P values indicate how incompatible observed data is with a null hypothesis, where P< .05 implies a treatment effect or exposure association larger than what is observed occurs less than 5% of the time under a null hypothesis, with no effect or association and no confounding.
Concluding the null hypothesis is false when it is true has a likelihood of less than 5%, but when P values are reported for multiple outcomes without adjusting for multiplicity, the probability for declaring a treatment difference when none exists can be significantly higher than 5%.
Even when adjusting for multiplicity is required, P values do not represent the probability that the null hypothesis is false.
An underlying issue with P values is they provide no information about the variability of an estimated association, and non-significant P values do not distinguish between group differences that are truly negligible and group differences that aren’t informative because of substantial standard errors, the authors wrote.

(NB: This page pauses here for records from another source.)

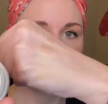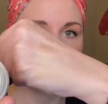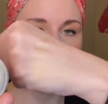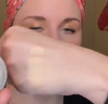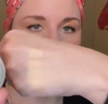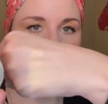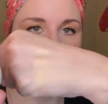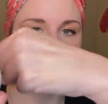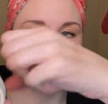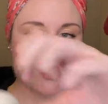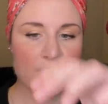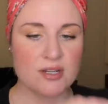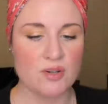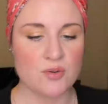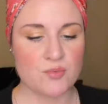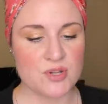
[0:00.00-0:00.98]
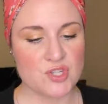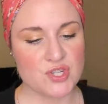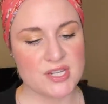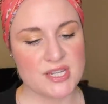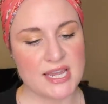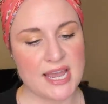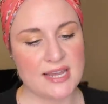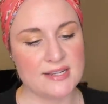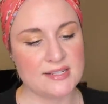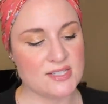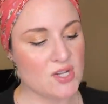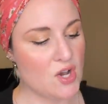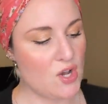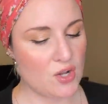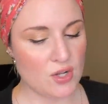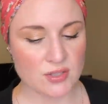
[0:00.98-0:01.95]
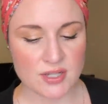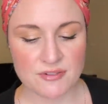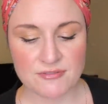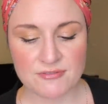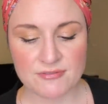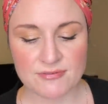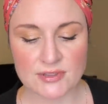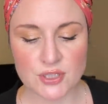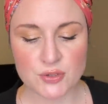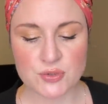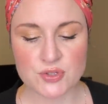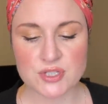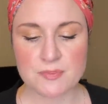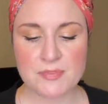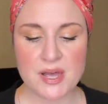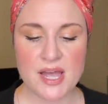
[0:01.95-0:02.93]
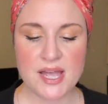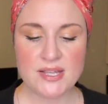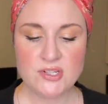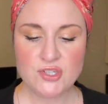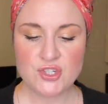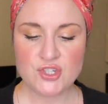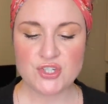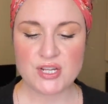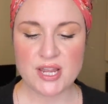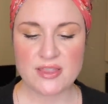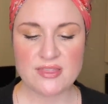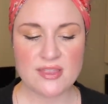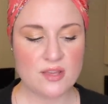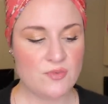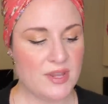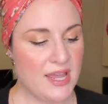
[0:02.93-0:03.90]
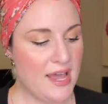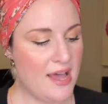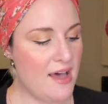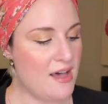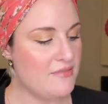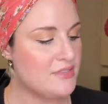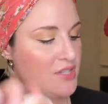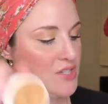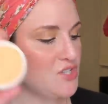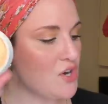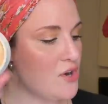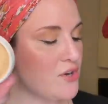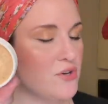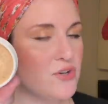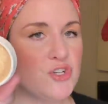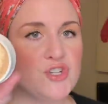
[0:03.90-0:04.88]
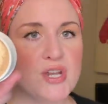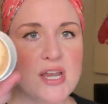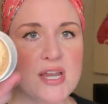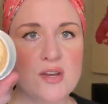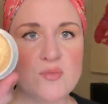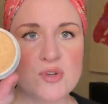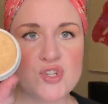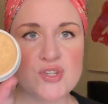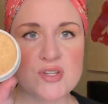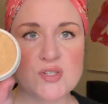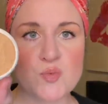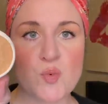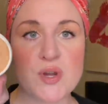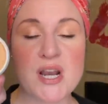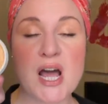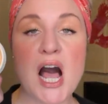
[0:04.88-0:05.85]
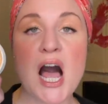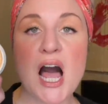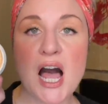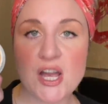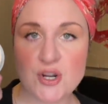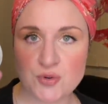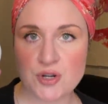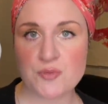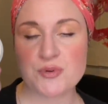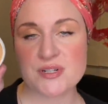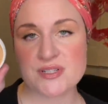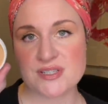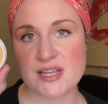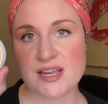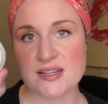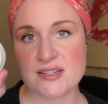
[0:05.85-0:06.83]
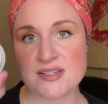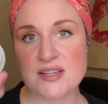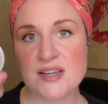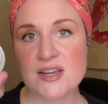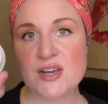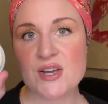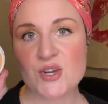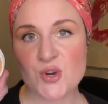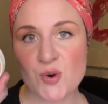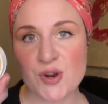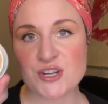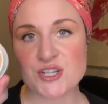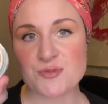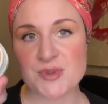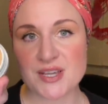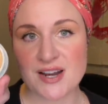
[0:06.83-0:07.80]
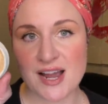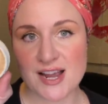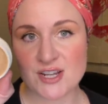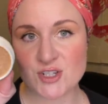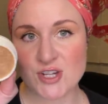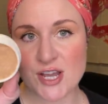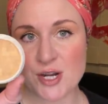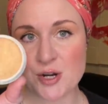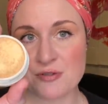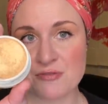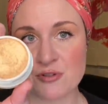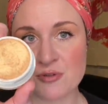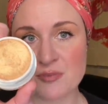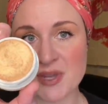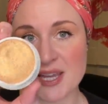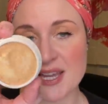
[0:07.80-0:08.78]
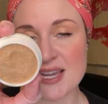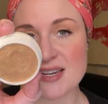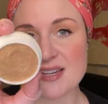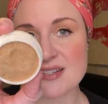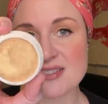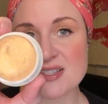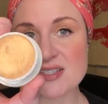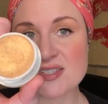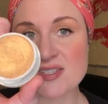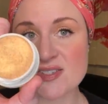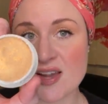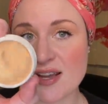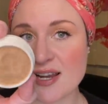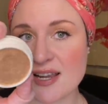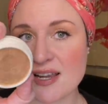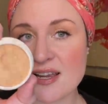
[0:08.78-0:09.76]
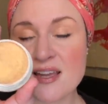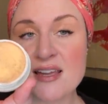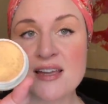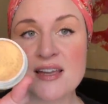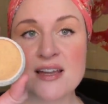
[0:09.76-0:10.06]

collection, which again is called Flute Punch. And then we have the darker shade, which is 100% going to be an eyeshadow for me. It is stunning.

P values also do not provide information on the size of an effect or an association.
The use of P values to summarize evidence require thresholds with a strong theoretical and empirical justification and proper attention to the error that can result from uncritical interpretations of multiple inferences.
This is largely due to multiple comparisons occurring when comparisons are conducted by instigators, but not officially reported in a manuscript.

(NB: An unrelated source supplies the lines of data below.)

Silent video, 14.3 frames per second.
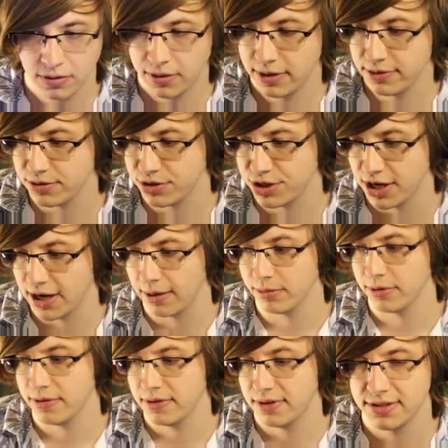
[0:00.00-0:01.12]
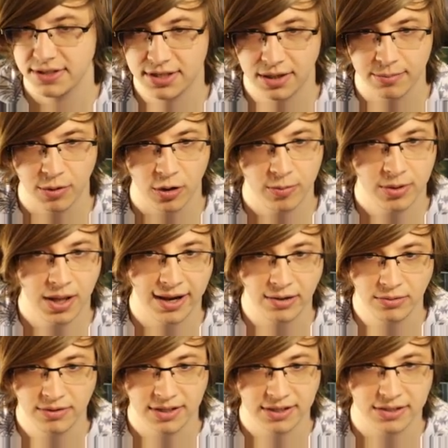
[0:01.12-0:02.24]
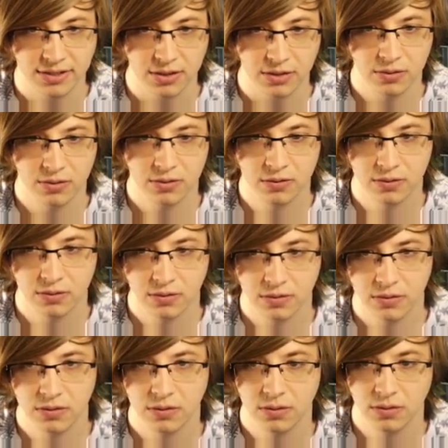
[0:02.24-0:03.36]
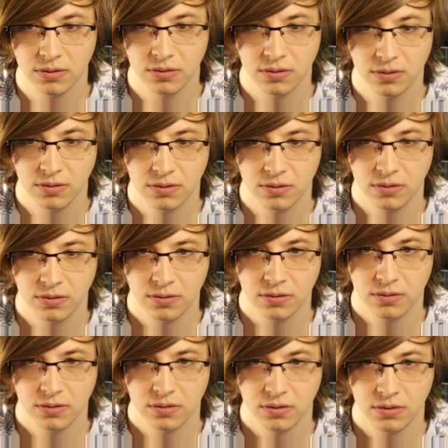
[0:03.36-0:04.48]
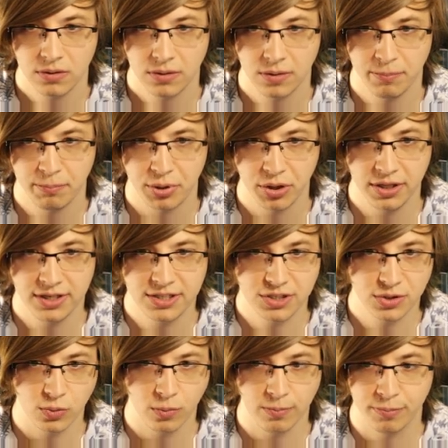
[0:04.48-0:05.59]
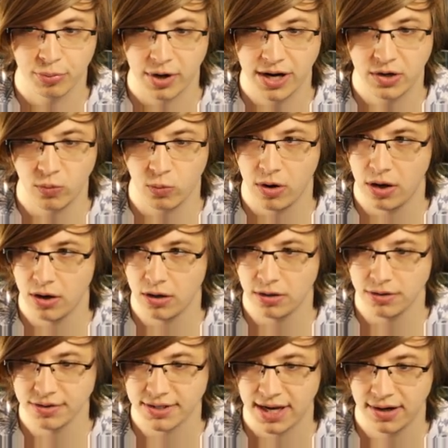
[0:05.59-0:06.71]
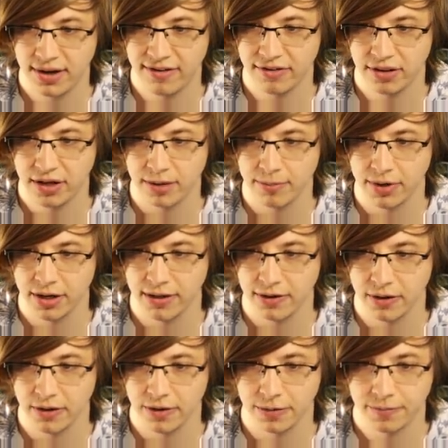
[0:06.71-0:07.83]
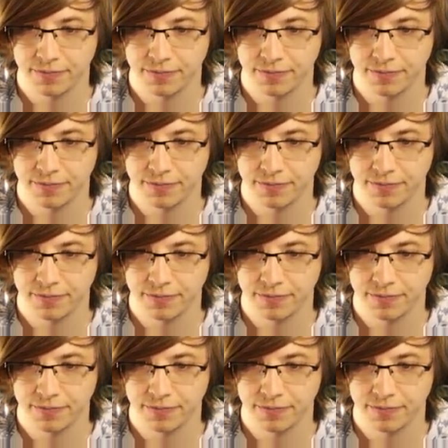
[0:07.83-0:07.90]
Here's a shop. Is this on mobile? I don't think so. People. Bullets hmm. break walls. I don't have a lot of money though.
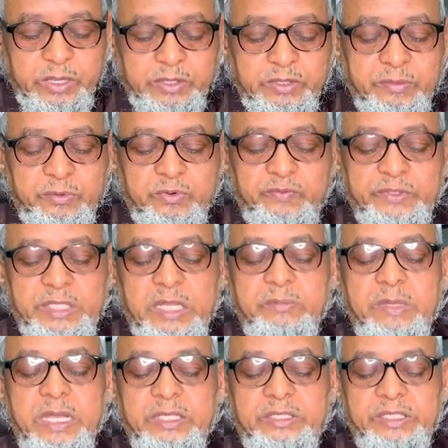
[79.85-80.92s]
The Prophet is
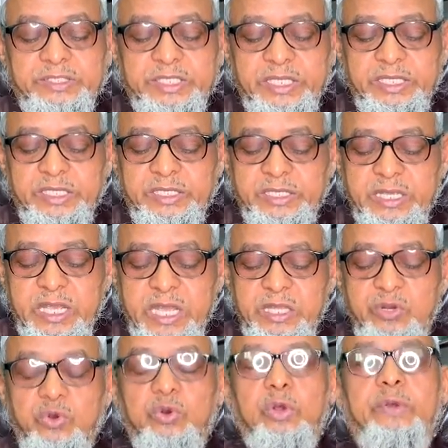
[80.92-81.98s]
Almighty saying, and
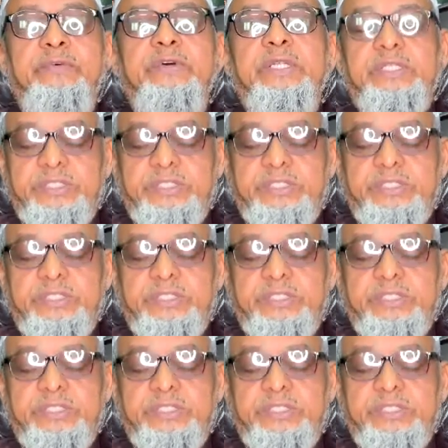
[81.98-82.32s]
whoever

While listing some of the issues with using P values, the NEJM authors wrote they do have a key role in medical research and should not be completely removed.
“A well-designed randomized or observational study will have a primary hypothesis and a prespecified method of analysis, and the significance level from that analysis is a reliable indicator of the extent to which the observed data contradict a null hypothesis of no association between an intervention or an exposure and a response,” the editors write.
They advised clinicians and regulatory entities make distinction as to which treatment is used or given marketing approval, and to have the role of P values interpreted by “reliably calculated thresholds subjected to appropriate adjustments.”
P values have been scrutinized in recent years. In an editorial to JAMA, John PA Ioannidis, MD, DSc, of Stanford University said 96% of articles that report P values include some values of 0.05 or less—creating challenges in biomedical science and other science disciplines. He said many of the report claims are likely false.
One way to adjust P values in a manner that prioritizes accurate representation is to lower the routine P value threshold for claiming statistical significance from 0.05 to 0.005 for new discoveries, as proposed by a coalition of 72 methodologists.